There are several strengths of this study. First, our study used data from a representative sample with a large number of participants and a long follow-up. Second, the linkage to hospital records made it possible to obtain information about most diseases occurred during follow-ups, and minimize loss to follow-up. Third, wide ranges of potential covariates were controlled to provide a better estimate of associations between nutrient intake and risk of multimorbidity.

However, several limitations should also be considered. First, our study did not analyze supplement intake, which may result in biased estimates. Second, our study was restricted to participants of UKWCS that recruited female individuals only, and may therefore not be generalizable to the general population. However, previous studies have shown gender inequality in multimorbidity, where women tend to face a higher risk of multimorbidity than men [68]. Elderly women with lower SES and higher BMI tend to be at higher risk for multimorbidity [68, 69]. Our female cohort is consistent with the fact that women are at high risk for multimorbidity. Third, although many baseline characteristics have been adjusted for as covariates in survival models, there still were some confounders not being fully adjusted for which may result in some bias. Forth, we didn’t exclude participants who were living with one chronic disease at baseline. Participants who have one chronic disease at baseline were more likely to have multimorbidity, which might potentially impact our results. Fifth, this study is mainly made of White ethnic group people (> 98%), which limits our results’ generalizability to other ethnic groups. Therefore, the findings need to be interpreted with caution.

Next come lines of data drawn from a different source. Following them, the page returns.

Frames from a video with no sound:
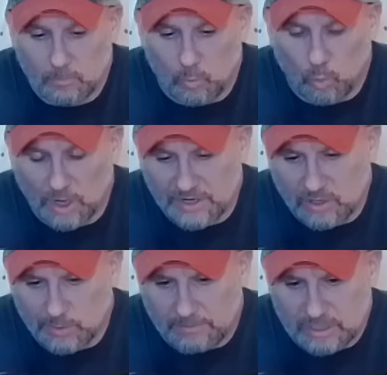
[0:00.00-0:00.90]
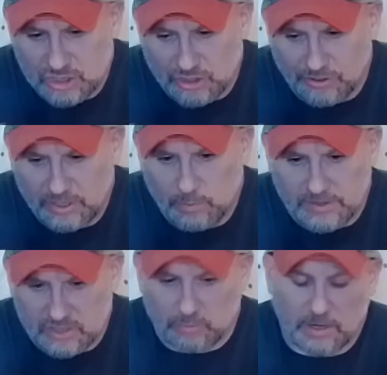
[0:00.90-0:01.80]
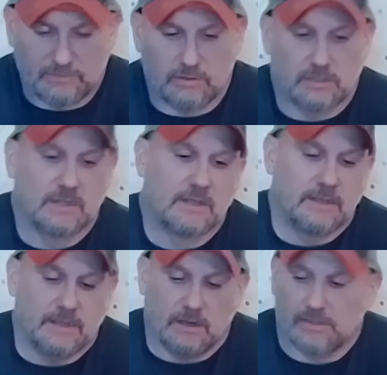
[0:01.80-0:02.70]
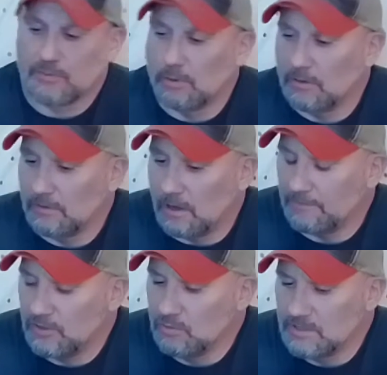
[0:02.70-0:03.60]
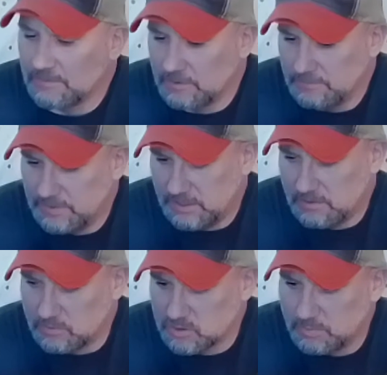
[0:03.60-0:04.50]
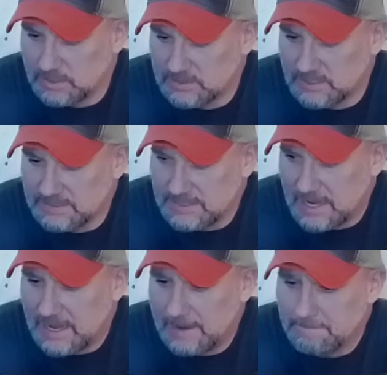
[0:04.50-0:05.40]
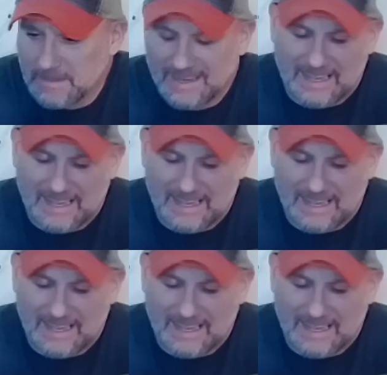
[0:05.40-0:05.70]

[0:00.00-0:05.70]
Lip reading: We're going to go down a journey with this rifle through a few different videos, but today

Implications for policy and practice

Most nutrients are commonly considered beneficial, in particular when they are deficient for individuals. However, our study showed adverse findings for multimorbidity which throws a new aspect of nutrients. The nutrients associated with increased risks of multimorbidity at a higher intake in this study indicated there might be an optimal level of nutrient intakes. The optimal levels of nutrients for individuals with multimorbidity should be further explored, and personalized nutrition should be considered for policy makers and clinical practice. Further clinical trials are needed to determine whether a dietary intervention could exert a beneficial impact on multimorbidity.

Conclusions

In conclusion, our findings suggest some associations between nutrient intake and risk of multimorbidity. Higher intakes of vitamin B12, vitamin D, protein, and energy may be associated with a high risk of multimorbidity. Conversely, higher intake of vitamin C may be associated with a lower risk of multimorbidity. Daily intake of iron was negatively associated with multimorbidity risk in women aged < 60 years old. There was no evidence of an association between iron intake and multimorbidity in women aged ≥ 60 years in this study. Our findings highlight that some nutrients potentially play a role in risk of multimorbidity, especially vitamin B12, vitamin D, as well as protein and energy.